By the way, what parsing technique do you use? How many passes? Do you create a document tree or generate the output immediately?
-- Radomir Dopieralski, 2007-Mar-06
Thanks!
It's a parser written in C which performs one pass and generates outputs immediately. Here is a sketch of its main loop:
set state to "between par"
while not finished
{
  read next token (single char, or markup taking context into account)
  switch state
  {
    case ...
      switch token
      {
        case char
          if start and/or end of element, write corresponding fragment
          write char, encoding it if necessary
          change state if necessary
        case some markup token
          if start and/or end of element, write corresponding fragment
          change state if necessary
        ...
      }
    ...
  }
}
write end of element corresponding to current state, if any
Styles are pushed in a stack and popped in such a way to always produce matching pairs in output. I've chosen C to be able to embed it easily into different projects, some of them running on platforms with very tight resources, such as small embedded systems or PDA.
As you must have guessed with the error message above, for tests, I've compiled it as a stand-alone command-line app and I run it from a simple CGI script, written in
- sigh- sh.
-- YvesPiguet, 2007-Mar-06
Hmm... Maybe I should try to roll my own state machine too? The build-in regexp parser is faster in Python, though, even when I do three pasess -- at least on such short input as wiki pages.
-- Radomir Dopieralski, 2007-Mar-06
Do you plan to keep the source closed or would you publish your code?
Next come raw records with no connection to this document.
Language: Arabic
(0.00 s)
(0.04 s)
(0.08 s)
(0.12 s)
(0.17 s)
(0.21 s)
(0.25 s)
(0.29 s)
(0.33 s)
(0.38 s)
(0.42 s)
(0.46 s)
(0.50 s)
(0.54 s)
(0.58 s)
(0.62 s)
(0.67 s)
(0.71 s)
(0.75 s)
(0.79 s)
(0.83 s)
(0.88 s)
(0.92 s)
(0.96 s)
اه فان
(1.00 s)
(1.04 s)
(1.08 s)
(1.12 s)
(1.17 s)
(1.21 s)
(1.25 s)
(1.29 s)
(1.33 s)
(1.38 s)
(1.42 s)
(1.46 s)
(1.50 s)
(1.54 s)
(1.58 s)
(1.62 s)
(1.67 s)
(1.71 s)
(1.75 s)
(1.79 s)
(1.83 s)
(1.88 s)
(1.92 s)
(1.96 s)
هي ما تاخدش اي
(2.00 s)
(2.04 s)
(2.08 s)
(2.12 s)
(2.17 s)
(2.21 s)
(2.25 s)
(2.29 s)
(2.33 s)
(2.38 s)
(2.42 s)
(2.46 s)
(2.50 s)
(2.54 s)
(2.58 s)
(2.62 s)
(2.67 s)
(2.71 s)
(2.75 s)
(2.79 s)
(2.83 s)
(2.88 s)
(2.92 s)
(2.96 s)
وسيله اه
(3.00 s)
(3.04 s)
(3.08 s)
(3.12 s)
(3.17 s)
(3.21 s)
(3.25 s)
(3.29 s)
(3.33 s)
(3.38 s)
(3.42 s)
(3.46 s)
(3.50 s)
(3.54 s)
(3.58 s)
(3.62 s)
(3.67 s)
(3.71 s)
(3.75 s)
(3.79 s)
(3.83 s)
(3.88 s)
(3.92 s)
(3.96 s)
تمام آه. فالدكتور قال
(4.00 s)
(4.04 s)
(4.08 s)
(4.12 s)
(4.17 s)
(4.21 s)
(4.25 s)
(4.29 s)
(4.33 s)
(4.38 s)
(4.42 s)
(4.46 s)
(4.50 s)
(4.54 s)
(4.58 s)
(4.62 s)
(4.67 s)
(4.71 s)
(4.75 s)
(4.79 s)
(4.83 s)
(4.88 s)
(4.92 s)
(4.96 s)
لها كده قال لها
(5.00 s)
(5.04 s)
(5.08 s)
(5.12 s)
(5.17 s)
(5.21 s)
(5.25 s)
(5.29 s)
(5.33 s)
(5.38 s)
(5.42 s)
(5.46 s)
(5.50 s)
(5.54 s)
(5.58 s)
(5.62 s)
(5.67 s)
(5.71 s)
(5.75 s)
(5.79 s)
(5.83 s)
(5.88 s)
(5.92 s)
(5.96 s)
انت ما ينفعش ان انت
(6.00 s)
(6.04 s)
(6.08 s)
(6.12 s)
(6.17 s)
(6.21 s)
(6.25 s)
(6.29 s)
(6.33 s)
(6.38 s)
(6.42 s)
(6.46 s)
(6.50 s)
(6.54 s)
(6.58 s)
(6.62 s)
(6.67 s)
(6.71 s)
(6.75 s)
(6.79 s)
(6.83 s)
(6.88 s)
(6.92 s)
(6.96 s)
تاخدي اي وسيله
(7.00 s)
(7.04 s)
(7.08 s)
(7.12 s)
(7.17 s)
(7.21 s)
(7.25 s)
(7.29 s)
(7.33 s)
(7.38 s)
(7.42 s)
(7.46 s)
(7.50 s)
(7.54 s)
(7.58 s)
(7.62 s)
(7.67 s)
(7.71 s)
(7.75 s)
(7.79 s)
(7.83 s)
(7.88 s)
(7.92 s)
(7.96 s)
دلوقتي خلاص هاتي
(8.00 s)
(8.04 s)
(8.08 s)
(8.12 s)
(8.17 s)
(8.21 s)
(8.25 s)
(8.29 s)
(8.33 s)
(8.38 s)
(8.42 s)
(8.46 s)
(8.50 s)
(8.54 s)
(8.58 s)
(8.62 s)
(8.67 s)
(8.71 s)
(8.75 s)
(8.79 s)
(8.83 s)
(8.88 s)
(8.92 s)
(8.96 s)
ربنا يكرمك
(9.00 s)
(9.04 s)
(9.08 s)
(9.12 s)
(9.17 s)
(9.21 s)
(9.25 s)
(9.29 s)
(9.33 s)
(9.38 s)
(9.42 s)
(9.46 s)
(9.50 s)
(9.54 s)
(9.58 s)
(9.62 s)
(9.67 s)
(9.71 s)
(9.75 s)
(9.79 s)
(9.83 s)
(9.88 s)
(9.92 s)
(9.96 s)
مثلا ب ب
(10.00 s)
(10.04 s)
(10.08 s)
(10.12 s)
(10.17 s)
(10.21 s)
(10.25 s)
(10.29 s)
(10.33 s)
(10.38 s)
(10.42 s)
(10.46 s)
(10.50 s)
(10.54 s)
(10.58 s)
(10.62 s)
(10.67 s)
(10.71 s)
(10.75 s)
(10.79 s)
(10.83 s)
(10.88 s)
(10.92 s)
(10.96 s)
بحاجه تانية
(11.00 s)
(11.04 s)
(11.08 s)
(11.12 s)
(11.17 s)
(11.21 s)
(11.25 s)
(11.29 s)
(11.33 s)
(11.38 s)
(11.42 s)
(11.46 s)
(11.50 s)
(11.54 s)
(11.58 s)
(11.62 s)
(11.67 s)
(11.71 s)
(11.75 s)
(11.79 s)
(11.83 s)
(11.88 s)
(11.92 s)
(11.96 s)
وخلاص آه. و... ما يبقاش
Looking at the code of my Regexp based parser I think it could be better to use a state machine. In the beginning I planned to use one, but I must admit that I failed. My code got a bit complicated and finally I decided just to do it with RegExp. But regular expressions have limitations, so a state machine would definitely be better.
I also have an idea right now: Assuming that the state machine solves all our parsing problems (your implementation seems to be one of the best Creole parsing implementations), and the code is easy understandable: Why not implement it for all Wiki engines? The state machine could be documented in a language independent format (e,g UML). Your C implementation would be the working example implementation. Then it could be reimplemented in Perl Code, Python Code, Java Code and so on. The Creole markup would not only have its grammar, but also its documented way of parsing it. So instead of wasting time as every implementor struggles with its own implementation, everyone could work on the same parser. The more I think about it, the more I like this.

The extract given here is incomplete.